Odds are you're going to weigh more on Jan. 2 than you did on Thanksgiving Day.
But local residents and health experts say that with a little willpower and creative, advanced thinking leading up to the Turkey Day feast, waistline bulge battles don't have to be lost.
The nap and the fat
Take those post-gorge hours and days to get reacquainted with the state's recreational opportunities, several locals said. And avoid that after-dinner nap, which allows junky fats to settle into your system.
"We're very lucky to be living in Colorado, where it's easy to get out and exercise," said Elisa Shackelton, family and consumer sciences agent with the local Colorado State University cooperative extension office.
Statistics suggest folks do take that initiative. Colorado ranks as the leanest state, remaining the last state of the union with less than 20 percent obesity, according to research from the Centers for Disease Control, cited by Shackelton.
If not outdoors, owners of two Craig fitness clubs said holiday feasting always makes for better business. College students who return home also account for the increased activity at the clubs.
"People may get out of their normal routine a bit, but they do manage to get in here," said Ed Stehlin, owner of Trapper Health Club for the past 12 years.
During the average halftime of a professional football game, a lot can be accomplished health wise, added Tammie Hanel, who operates Craig's Curves for Women.
"Make time for it," Hanel said. "It only takes a half-hour a day."
But the battle's fought before food goes on the table, Shackelton said.
and turkey truths
Make the family's dinner truly family driven, she suggested.
"Do something different, ask the children if they'd like to eat something different this year, or maybe serve a traditional turkey with some new side dishes," Shackelton said.
Special orders can be taken at Craig's Naturally Fine Herbs and Nutrition for naturally grown turkeys.
"These turkeys don't do drugs," said Daniel Wright, a certified health specialist who works at the Yampa Avenue shop.
Unlike the steroid-enhanced birds found on shelves at many grocery chains, these turkeys are range-fed.
"You're not getting all those extra hormones, which are causing all these problems now with our kids," said Mary Funkhouser, the shop's owner.
If, for you, a turkey's a turkey anyway it's sliced, you might still want to be mindful about what's going in your mouth.
"A turkey breast without the skin has about .7 grams of fat per serving," said Shackelton, adding that the same portion with skin holds about 12.3 grams of fat.
And while perhaps tastier, darker meat is harder on the waistline, loaded with some 7 grams of fat per serving. Skinless white slices have roughly .7 grams of fat per serving.
Ham, meanwhile, packs about 9 grams of fat for every 3 1/2-ounce serving, Shackelton noted.
"Traditional holiday servings of meat consumed cover about the size of your wrist, up to the base of your fingers," she said.

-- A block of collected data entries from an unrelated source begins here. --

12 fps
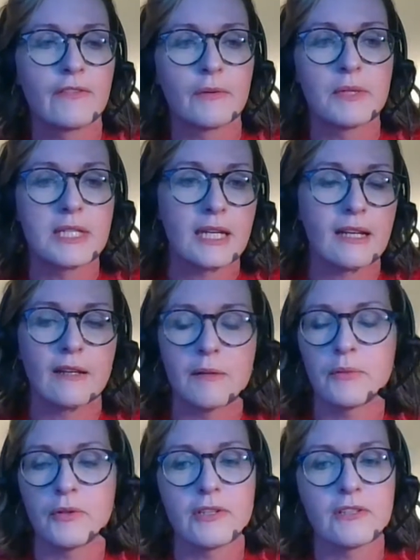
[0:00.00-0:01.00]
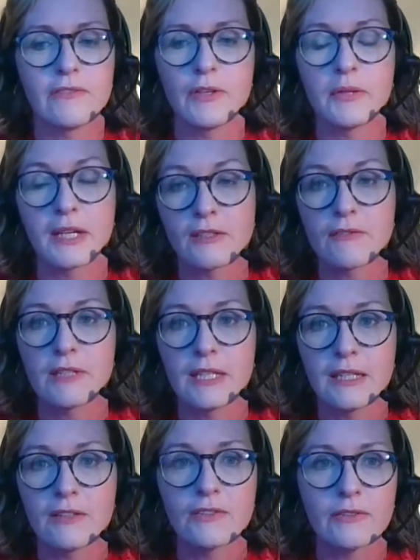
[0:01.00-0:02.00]
From a daylight point of view, that's
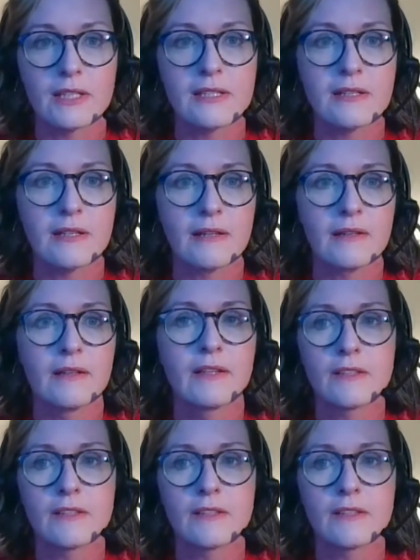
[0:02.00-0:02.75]
really interesting.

With roughly 2,500 calories packed into a typical Thanksgiving feast, why not try healthier twists
on old dishes, or new things altogether?
Start with the dressing.
"Cook from scratch, using whole grains, instead of buying it boxed from the store," Funkhouser said.
"Do your pumpkin pies, but sweeten them with perhaps honey, as opposed to white sugar."

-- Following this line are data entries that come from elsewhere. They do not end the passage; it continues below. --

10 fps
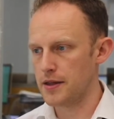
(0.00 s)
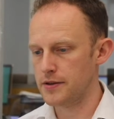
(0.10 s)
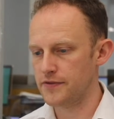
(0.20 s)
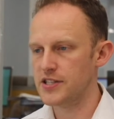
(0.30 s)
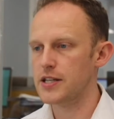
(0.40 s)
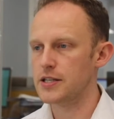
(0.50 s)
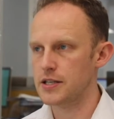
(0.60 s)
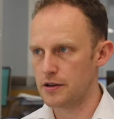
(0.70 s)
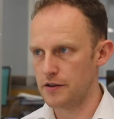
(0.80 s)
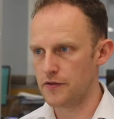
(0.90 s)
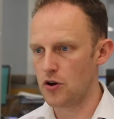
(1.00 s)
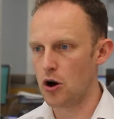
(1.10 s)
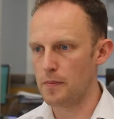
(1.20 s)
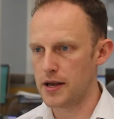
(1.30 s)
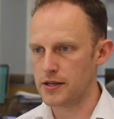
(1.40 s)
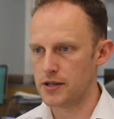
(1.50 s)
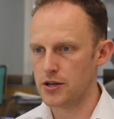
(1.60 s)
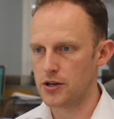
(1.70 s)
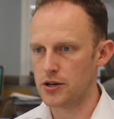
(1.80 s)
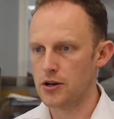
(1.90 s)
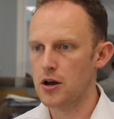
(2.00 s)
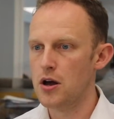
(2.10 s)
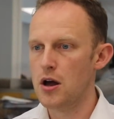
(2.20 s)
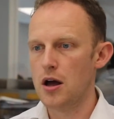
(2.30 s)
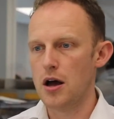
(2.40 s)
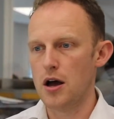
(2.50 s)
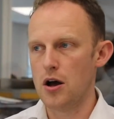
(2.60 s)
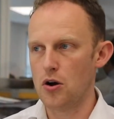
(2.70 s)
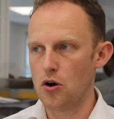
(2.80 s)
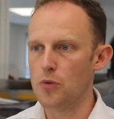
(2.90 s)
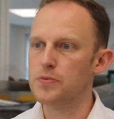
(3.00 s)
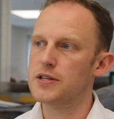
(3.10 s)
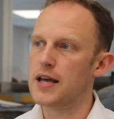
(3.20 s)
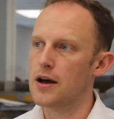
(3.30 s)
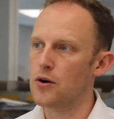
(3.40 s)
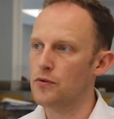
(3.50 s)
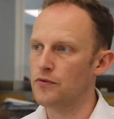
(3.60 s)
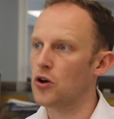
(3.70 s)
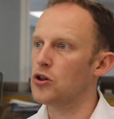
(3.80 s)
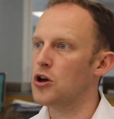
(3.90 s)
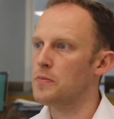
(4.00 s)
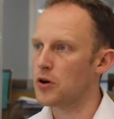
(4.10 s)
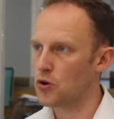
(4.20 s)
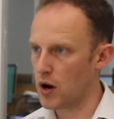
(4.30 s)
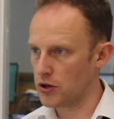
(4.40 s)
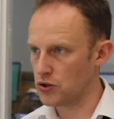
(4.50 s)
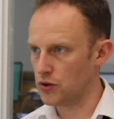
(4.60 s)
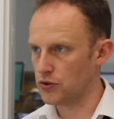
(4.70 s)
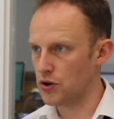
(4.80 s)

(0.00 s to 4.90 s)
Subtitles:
facility that you've got means that you can upscale volume at quite short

Wright, meanwhile, suggests taking a low- or no-fat yogurt, mixed together with pumpkin pie spice, or perhaps canned pumpkin itself. Add maple syrup to that.
"You can serve it as a pudding," Wright said. "And there's no garbage in it at all."
Wright also suggests different ingredients for a healthier version of green casserole, likely to be served up on many tables Nov. 28
Do everything the same, but, instead of butter and sour cream, prepare using chicken or vegetable broth, he said.
For an interesting fruit salad, consider mixing fresh cranberries and frozen-concentrate orange juice. Add fresh pineapple.
"It's cranberry relish without sugar," Wright said.
Regardless of what's eaten, don't starve yourself all Thanksgiving Day leading up to the main course, several said.
First off, serve a salad with olive oil or maybe balsamic vinegar.
"It helps the digestive tract," Wright said. "People will eat a lot less and feel a lot better. It takes about 20 minutes for the body to register that it's full."
Watch out for ...
Entertaining gathered family or large numbers of guests could lead to some common, potentially dangerous oversights.
"One of the biggest sins with holiday buffets is that people will serve plates of cheeses, cold cuts, etc. and they'll sit there for three or fours hours sometimes before they're eaten," said Shackelton.
After sitting two hours at room temperature, those cheese slices laced with a few million bacteria can come back to haunt you.
"There's a greater risk of food poisoning," said Shackelton, who suggests sticking the various items, probably best served in smaller portions, back in the refrigerator after one hour.
Cross-contamination of meats chopped up on unwashed cutting boards present potentially greater risks: E-coli and salmonella.
"Cutting boards and knives should be run through the dishwasher with soap, or scrubbed using hot water, between uses," Shackelton said.